Government innovation and the failure fixation


Sam Hannah-Rankin is Director Public Sector Innovation at the Department of Premier and Cabinet in the Victorian State Government (Australia), and a States of Change faculty member. In this piece, she argues that the public sector needs to embrace failure in order to learn what works.

This story was originally published on Sam's LinkedIn profile, you can view the original here.


Why does innovation in government so often focus on failure and the risk aversion of the public service?

I see four major issues with this narrative:

1. Risk and failure aren’t unique to innovation. Risk is inherent in every single thing that organisations (and people) do. Hiring people is risky. Processes fail all the time. Systems tank. All have the same outcome - our public isn’t adequately served.

But our thinking in other areas of service delivery or policy development isn’t premised by focusing on how we’re going to deal with failure.
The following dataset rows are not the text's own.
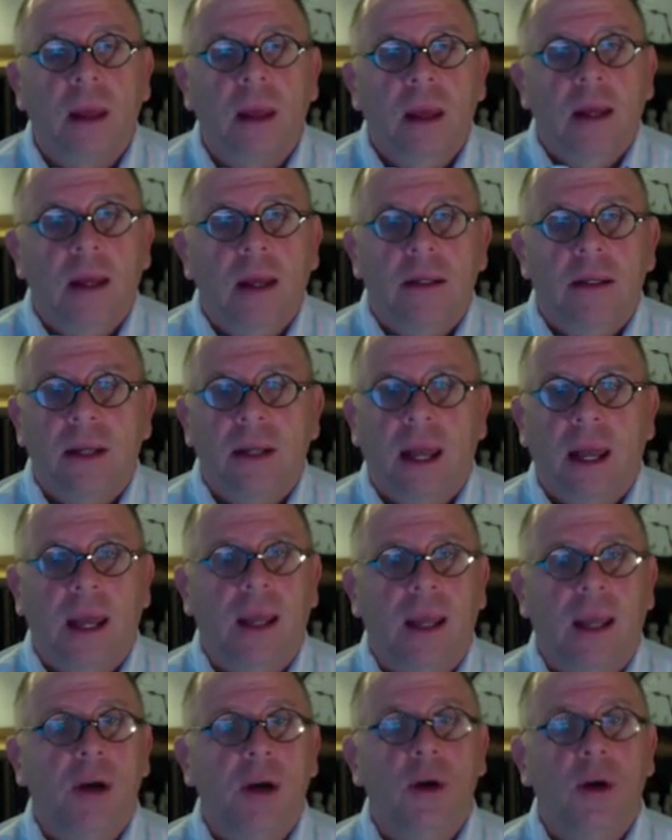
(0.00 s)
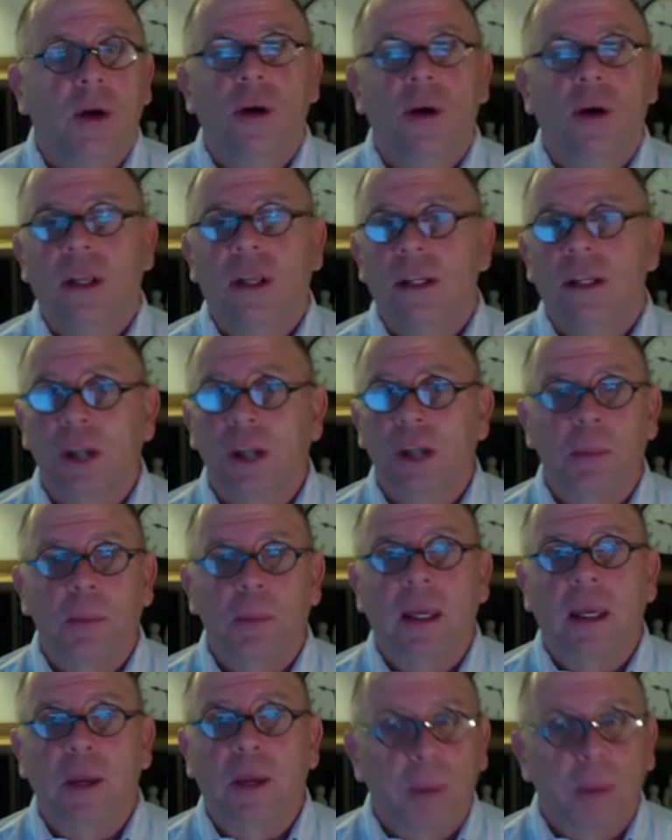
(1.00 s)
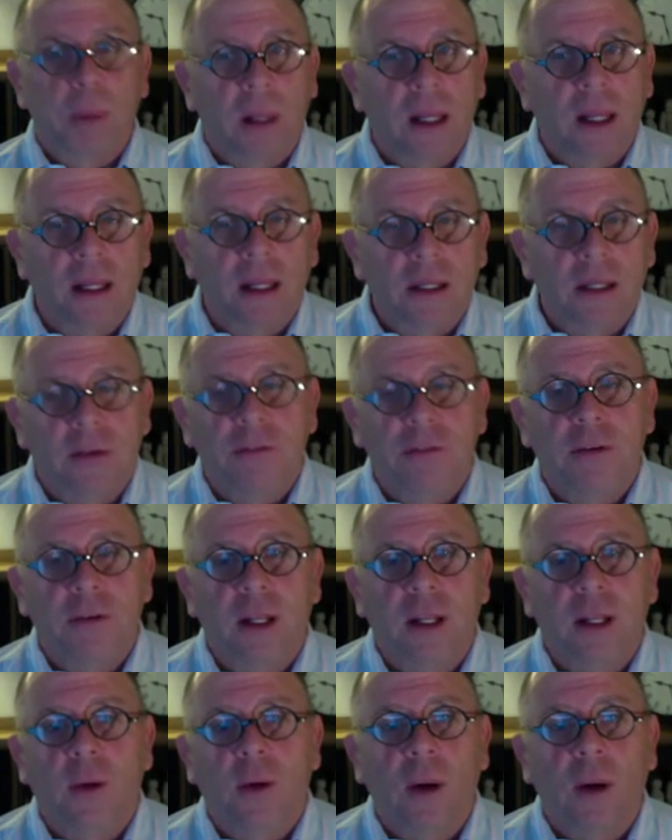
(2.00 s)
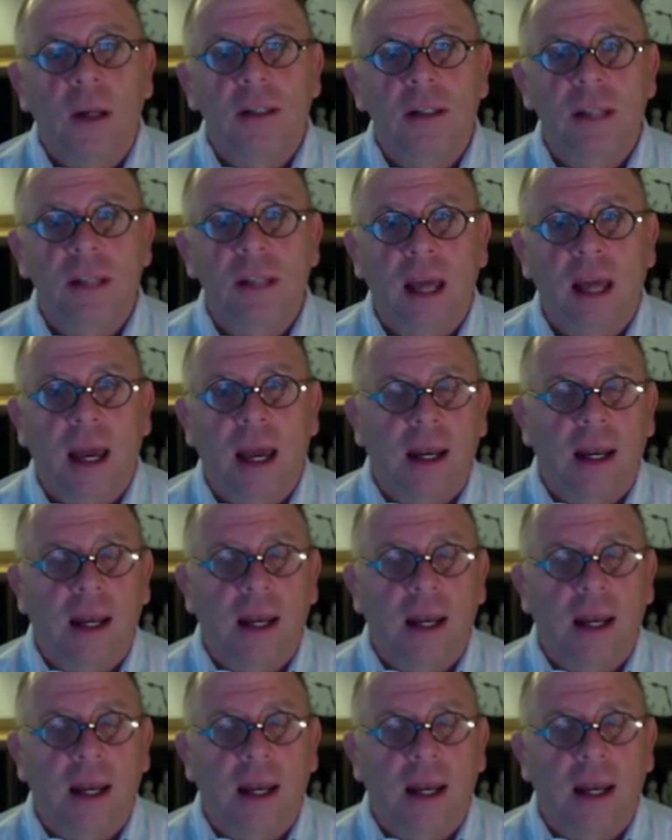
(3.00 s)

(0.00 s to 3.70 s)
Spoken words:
Today, Google is something completely different than it was then.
Why is innovation - the act of trying something different to create value - somehow more risky than continuing with a status quo that we know is not working?
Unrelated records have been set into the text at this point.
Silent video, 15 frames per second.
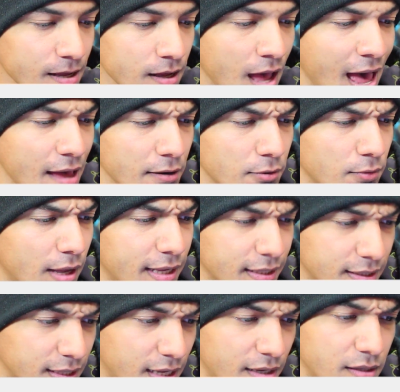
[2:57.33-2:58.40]
How do I
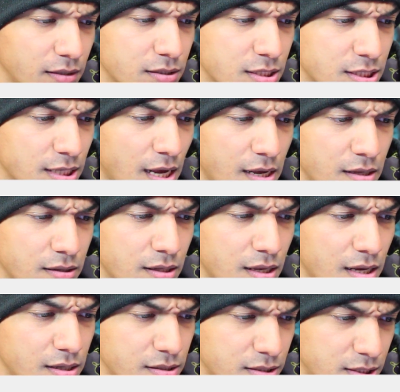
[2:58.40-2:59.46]
get a
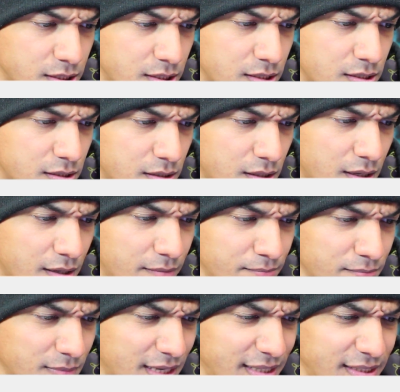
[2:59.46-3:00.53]
stylized uh,
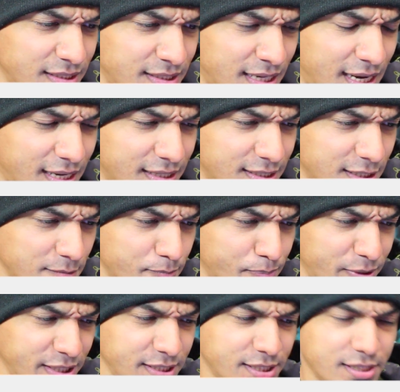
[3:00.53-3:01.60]
my tags and
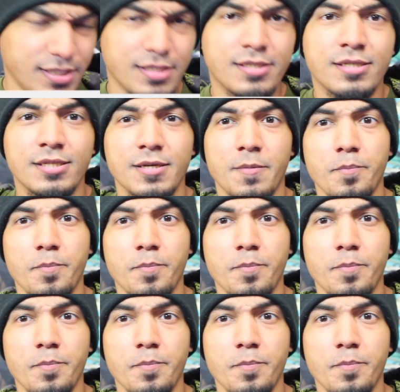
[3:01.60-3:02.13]
pieces?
2. We talk a lot about ‘risk averse public servants’, but we know from behavioural science that reference to stereotypes actively reinforces the stereotyped behaviour. By leading with risk and failure, we’re focusing our attention on areas that actively breed fear about innovation.

It’s fundamentally unproductive - we’ve had decades of editorial about the risk aversion of the public service without any material change aside from the ongoing increase in conference ticket sales.

3. There is an overly-simplistic binary in absolute terms like ‘failure’ and ‘success’, which suggests that there are only two possible outcomes for new ways of doing things.

Real life isn’t about ‘boom or bust’ - it’s about compromise and context, adaptation and adjustment. If innovation genuinely represents a new approach, we need to acknowledge and embrace that complexity, rather than dismiss it.

4. Finally: if we’re entering into innovation in a way that absolute ‘failure’ is really an option, then we’re doing it the wrong way, particularly in government.

We have charge of taxpayers’ money and the moral responsibility of delivering public value, and arguably we shouldn’t be engaging in ‘all or nothing’ experiments.

So what should we be doing? Learning. Unashamedly and continuously exploring, testing and scaling new approaches that can add value and impact for our public.

Doing this requires constant and iterative adaptation and adjustment as we find what works and bring it to scale. Experiments should be set up to support that cycle and integrate into ongoing systemic change.

In that context, failure doesn’t exist - what doesn’t work only enables us to find out more about what will.

Our obsession with failure in innovation is self-indulgent and counterproductive. As public servants we have to stop focusing on ourselves, and instead think about the risks our public face if we do not take action.

Let’s shift the focus to how government can better explore, test and learn, to give the public the effective and contemporary policy and services it deserves.